The records below hold a stretch from the line with "Video frames at" through the line with "[10:06.03-10:07.03]"; return exactly those lines, ends included, and nothing more.

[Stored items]
------------------------
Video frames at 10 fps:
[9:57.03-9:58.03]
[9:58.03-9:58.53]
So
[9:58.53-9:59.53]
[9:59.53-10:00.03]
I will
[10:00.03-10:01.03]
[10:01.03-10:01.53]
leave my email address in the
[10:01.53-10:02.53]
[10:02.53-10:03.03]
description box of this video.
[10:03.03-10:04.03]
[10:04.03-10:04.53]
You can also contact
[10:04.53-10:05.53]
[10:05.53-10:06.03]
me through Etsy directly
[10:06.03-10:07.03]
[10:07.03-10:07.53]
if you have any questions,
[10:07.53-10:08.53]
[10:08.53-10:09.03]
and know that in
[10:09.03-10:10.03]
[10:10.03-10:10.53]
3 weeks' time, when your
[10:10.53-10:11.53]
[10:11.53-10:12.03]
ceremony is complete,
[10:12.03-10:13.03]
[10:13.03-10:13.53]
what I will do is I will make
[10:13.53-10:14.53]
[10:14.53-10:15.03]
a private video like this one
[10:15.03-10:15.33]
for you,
------------------------
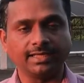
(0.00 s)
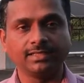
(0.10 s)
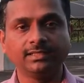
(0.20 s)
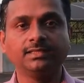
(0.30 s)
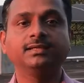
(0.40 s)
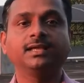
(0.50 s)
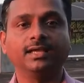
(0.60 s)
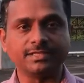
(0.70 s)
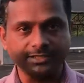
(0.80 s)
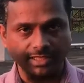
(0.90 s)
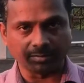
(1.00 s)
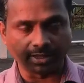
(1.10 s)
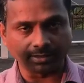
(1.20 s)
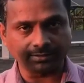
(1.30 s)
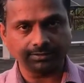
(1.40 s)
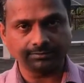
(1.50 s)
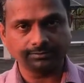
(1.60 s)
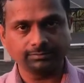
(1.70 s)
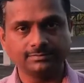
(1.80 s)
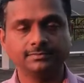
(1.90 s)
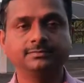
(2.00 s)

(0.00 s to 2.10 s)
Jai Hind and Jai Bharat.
------------------------
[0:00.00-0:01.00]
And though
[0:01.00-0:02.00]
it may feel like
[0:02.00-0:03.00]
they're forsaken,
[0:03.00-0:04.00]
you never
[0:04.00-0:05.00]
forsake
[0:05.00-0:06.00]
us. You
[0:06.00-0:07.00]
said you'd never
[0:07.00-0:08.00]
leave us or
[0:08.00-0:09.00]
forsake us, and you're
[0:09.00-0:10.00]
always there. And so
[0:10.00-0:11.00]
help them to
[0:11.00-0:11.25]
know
------------------------
Written solution:
Video frames at 10 fps:
[9:57.03-9:58.03]
[9:58.03-9:58.53]
So
[9:58.53-9:59.53]
[9:59.53-10:00.03]
I will
[10:00.03-10:01.03]
[10:01.03-10:01.53]
leave my email address in the
[10:01.53-10:02.53]
[10:02.53-10:03.03]
description box of this video.
[10:03.03-10:04.03]
[10:04.03-10:04.53]
You can also contact
[10:04.53-10:05.53]
[10:05.53-10:06.03]
me through Etsy directly
[10:06.03-10:07.03]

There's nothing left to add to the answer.